On Thu, Nov 1, 2012 at 5:00 PM, Stefano Zacchiroli wrote:
> On Thu, Nov 01, 2012 at 04:30:51PM -0400, Michael Gilbert wrote:
>> > You're still making the maintainer take explicit action to stop
>> > something that he already said they didn't want to happen.
>>
>> For a time, this is how regular nmus were greeted, but as a project,
>> we've gotten over that unwarranted stigma and recongnized nmus as
>> valuable contributions that do a lot to help when the maintainer (for
>> whatever reason) isn't getting around to fixing his/her own problems.
>
> It seems to me that you and Russ are talking about different NMU
> contexts. Russ seems to be referring to a context where the maintainer
> is against some specific changes and had made that clear.

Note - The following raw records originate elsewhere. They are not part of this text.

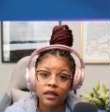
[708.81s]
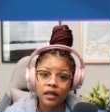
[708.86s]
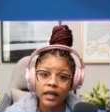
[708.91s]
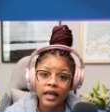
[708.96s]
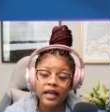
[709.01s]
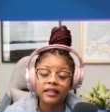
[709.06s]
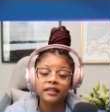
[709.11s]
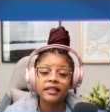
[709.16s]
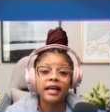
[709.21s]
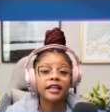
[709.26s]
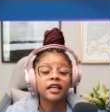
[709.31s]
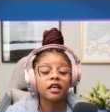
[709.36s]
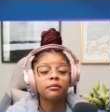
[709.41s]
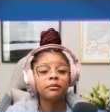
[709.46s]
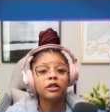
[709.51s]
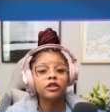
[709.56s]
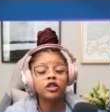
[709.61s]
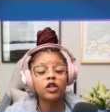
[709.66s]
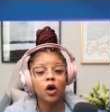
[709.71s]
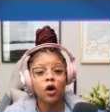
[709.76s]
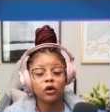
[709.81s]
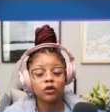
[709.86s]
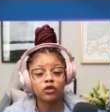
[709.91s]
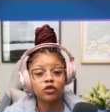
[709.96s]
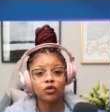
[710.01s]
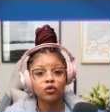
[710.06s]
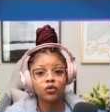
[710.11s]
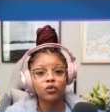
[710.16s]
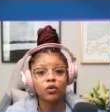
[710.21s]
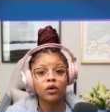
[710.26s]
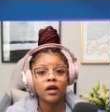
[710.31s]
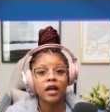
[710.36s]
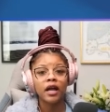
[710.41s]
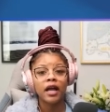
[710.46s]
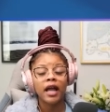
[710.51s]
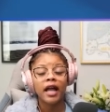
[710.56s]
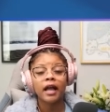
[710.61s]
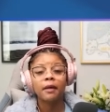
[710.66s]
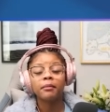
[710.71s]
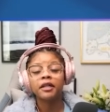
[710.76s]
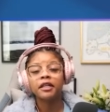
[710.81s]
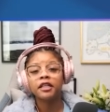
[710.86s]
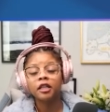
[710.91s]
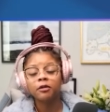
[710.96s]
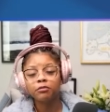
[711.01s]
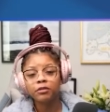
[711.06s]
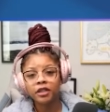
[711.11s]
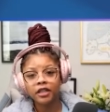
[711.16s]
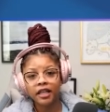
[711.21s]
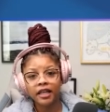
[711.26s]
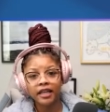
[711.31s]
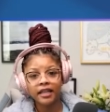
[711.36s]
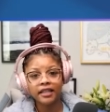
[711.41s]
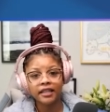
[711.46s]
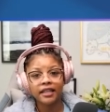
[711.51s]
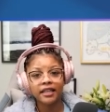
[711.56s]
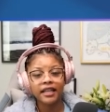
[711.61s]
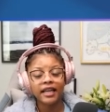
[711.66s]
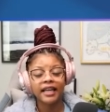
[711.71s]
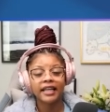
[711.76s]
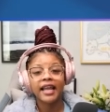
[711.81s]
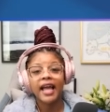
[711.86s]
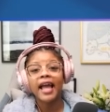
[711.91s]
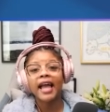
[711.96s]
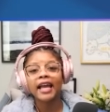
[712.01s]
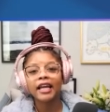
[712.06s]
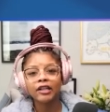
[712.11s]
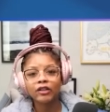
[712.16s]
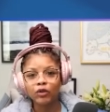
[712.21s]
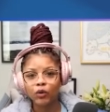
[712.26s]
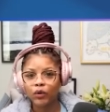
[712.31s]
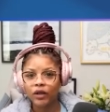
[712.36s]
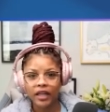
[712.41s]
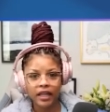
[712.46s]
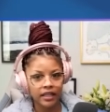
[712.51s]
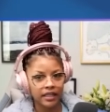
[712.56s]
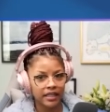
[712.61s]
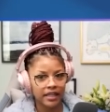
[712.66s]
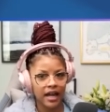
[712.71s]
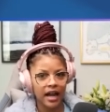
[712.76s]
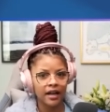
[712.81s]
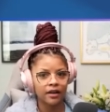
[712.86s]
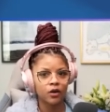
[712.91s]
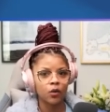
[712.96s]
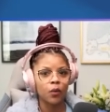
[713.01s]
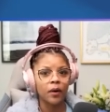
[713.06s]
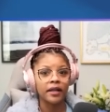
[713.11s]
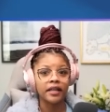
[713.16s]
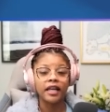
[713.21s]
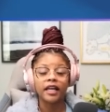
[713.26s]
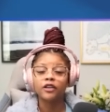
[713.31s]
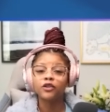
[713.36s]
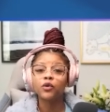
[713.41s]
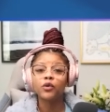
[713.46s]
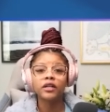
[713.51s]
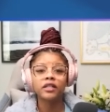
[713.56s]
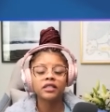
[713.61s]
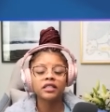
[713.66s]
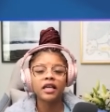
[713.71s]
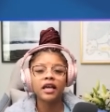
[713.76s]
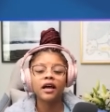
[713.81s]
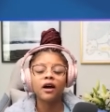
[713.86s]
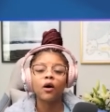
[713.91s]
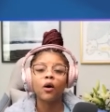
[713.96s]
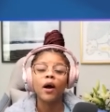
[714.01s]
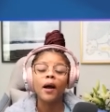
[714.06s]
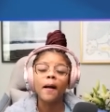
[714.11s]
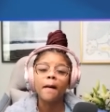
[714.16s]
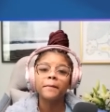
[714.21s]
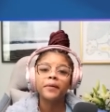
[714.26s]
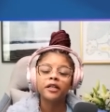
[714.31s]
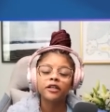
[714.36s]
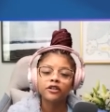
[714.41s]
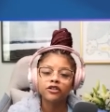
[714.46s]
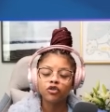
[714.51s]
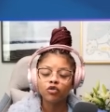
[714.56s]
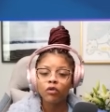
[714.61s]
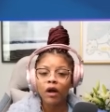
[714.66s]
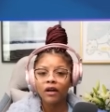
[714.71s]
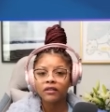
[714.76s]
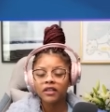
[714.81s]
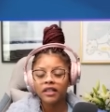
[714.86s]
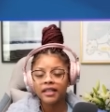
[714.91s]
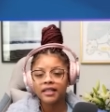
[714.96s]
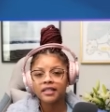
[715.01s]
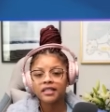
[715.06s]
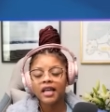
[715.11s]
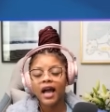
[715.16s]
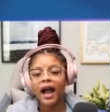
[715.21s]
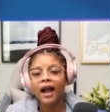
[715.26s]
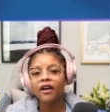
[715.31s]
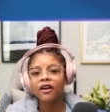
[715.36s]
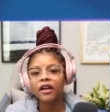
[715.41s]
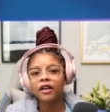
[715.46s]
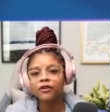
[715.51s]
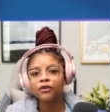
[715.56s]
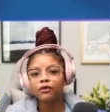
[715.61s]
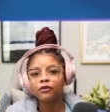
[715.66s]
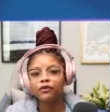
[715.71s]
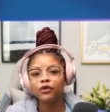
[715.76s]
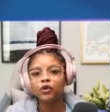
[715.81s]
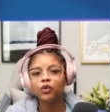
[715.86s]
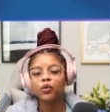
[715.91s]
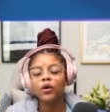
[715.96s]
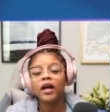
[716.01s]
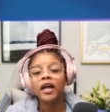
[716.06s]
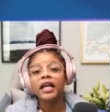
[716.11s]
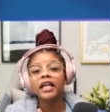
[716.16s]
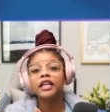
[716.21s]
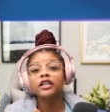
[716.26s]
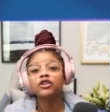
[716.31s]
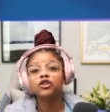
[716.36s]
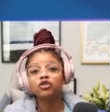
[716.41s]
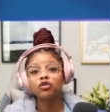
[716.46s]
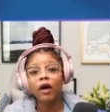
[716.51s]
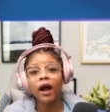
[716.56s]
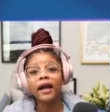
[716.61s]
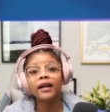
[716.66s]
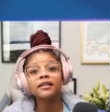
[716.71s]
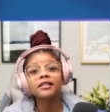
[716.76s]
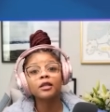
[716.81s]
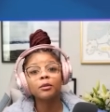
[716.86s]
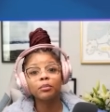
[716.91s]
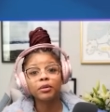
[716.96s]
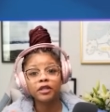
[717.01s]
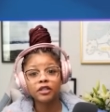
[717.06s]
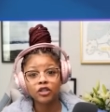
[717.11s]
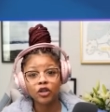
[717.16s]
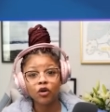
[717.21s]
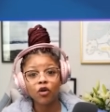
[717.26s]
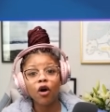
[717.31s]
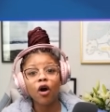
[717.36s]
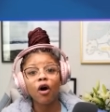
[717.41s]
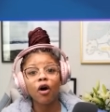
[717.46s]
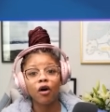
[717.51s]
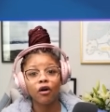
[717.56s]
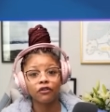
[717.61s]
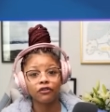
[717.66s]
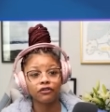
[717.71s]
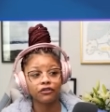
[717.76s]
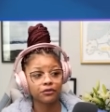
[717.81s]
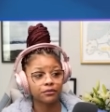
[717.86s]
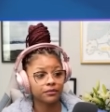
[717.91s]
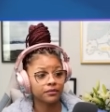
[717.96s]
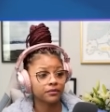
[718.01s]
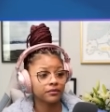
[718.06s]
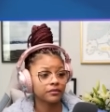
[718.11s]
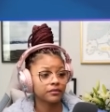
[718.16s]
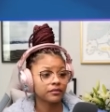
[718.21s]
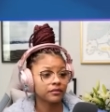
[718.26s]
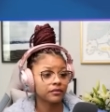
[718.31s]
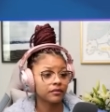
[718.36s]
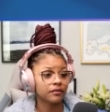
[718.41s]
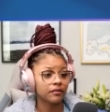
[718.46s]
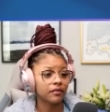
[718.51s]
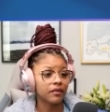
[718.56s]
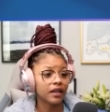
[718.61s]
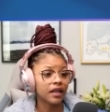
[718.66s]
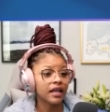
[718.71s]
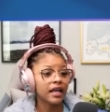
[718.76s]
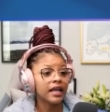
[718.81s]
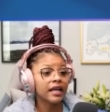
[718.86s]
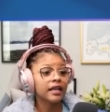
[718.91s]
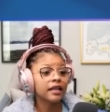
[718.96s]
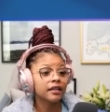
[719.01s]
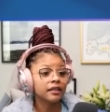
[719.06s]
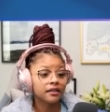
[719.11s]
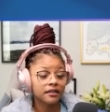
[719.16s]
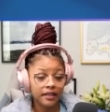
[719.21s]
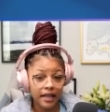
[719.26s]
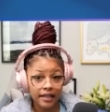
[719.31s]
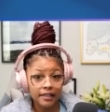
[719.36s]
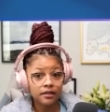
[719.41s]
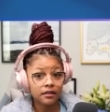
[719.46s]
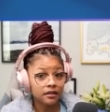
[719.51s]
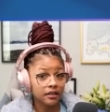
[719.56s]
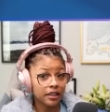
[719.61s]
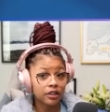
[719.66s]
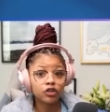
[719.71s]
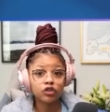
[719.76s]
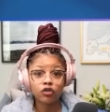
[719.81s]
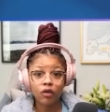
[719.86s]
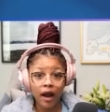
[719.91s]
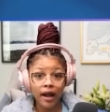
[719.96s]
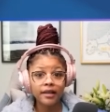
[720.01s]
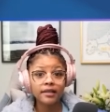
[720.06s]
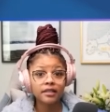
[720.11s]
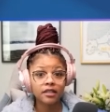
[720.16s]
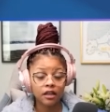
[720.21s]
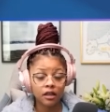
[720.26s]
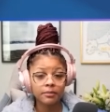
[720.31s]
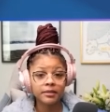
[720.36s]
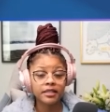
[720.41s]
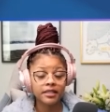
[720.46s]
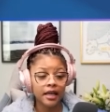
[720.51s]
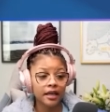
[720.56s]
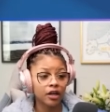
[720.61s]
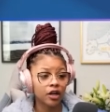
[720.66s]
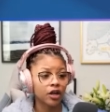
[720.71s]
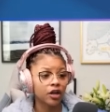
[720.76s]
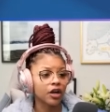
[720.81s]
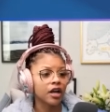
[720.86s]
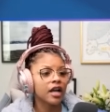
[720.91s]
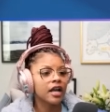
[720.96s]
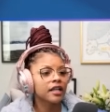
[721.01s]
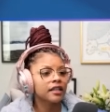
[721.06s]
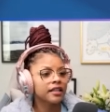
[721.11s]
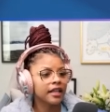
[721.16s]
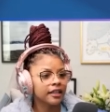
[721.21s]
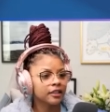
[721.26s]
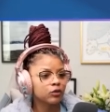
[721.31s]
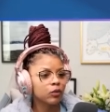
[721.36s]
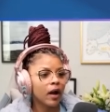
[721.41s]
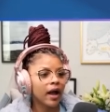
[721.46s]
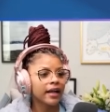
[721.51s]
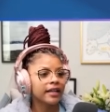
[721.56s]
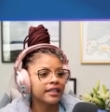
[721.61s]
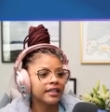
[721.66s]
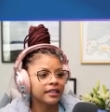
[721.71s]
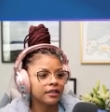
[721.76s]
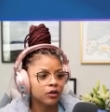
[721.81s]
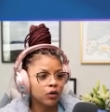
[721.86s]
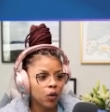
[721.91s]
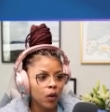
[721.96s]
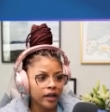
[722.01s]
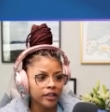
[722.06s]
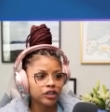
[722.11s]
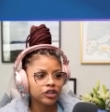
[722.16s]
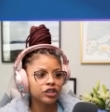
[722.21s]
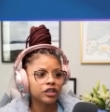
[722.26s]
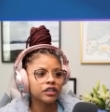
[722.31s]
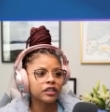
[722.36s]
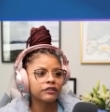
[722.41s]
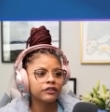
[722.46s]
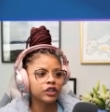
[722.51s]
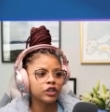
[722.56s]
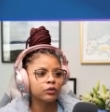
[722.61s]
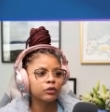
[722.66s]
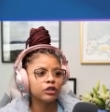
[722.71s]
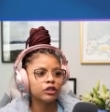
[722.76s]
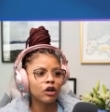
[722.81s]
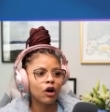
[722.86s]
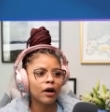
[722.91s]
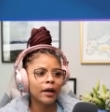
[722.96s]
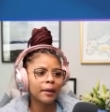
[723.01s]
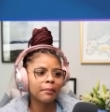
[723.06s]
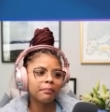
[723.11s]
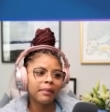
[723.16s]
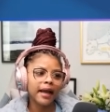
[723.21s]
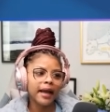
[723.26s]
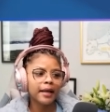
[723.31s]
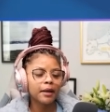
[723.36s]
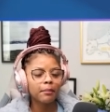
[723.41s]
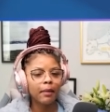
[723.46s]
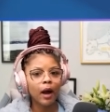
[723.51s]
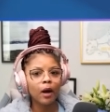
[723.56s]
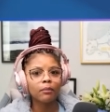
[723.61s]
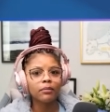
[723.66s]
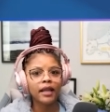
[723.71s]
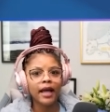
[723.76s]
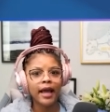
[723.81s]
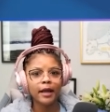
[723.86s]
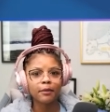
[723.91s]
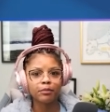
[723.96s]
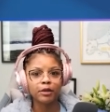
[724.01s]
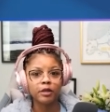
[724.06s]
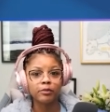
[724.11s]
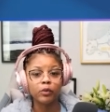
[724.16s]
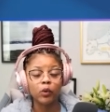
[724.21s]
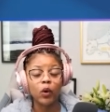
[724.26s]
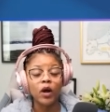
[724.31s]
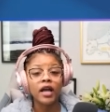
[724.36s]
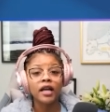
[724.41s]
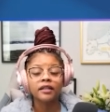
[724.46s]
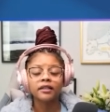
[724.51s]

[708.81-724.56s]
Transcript: that can be talked to and manipulated and handled any kind of way. And you can tell because throughout the entire interview, he's trying to piss her off. That's he's trying to upset her. That's why he questioned if she was talking bad about black people. This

In that case,
> NMU won't help going around the maintainer objection. An NMU in such a
> situation will very likely be badly received.
>
> You, on the other hand, seem to be referring to a context where the
> maintainer is not against some changes and, in fact, might even welcome
> them, but simply hadn't had time to deliver. In that case NMUs would in
> most case be welcome, and they *should* be welcome as long as they're
> done properly.

Maybe an example will help get us on the same page.  Russ seems to
have the impression that my proposal is somehow a license to push
unwanted changes at a maintainer.  That is not true.

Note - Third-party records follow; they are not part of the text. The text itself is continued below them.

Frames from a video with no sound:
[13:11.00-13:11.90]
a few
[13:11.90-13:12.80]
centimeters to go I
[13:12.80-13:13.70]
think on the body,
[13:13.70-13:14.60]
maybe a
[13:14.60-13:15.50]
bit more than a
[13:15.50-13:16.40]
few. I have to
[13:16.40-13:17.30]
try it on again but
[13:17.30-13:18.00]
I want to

Let's consider mlocate as a hypothetical:

- The contributor wants a new upstream for better hurd support
- He prepares an nmu of that new upstream (making sure to not modify
the maintainer's build setup and packaging style)
- He convinces a DD that this is worthwhile to sponsor, and that DD
decides that he is willing to take the social risk involved if
something goes wrong
- The DD uploads the package to DELAYED/<whatever we agree is long
enough> and sends an nmudiff to the mlocate bts
- The maintainer gets the mail, cancels the upload, and says to the
contributor "for me hurd support is not enough to take the risk of a
new upstream upload"
- In this case, the contributor would probably say ok that's fine, and
not push it further
- But if he really thought it was that important, he would take it to
the Tech Committee, and in this case, the committee would most likely
side with the maintainer's opinion

So, overall everyone had a chance to get their say.  The maintainer
had the most power (as long as they're checking their mail more often
than <whatever delay we agree is long enough>).  If the maintainer
didn't have strong opinions on the upload, then there would have been
no procedural ACK/NACK roadblocks, and the Tech Committee only got
pulled if there were really strong feelings.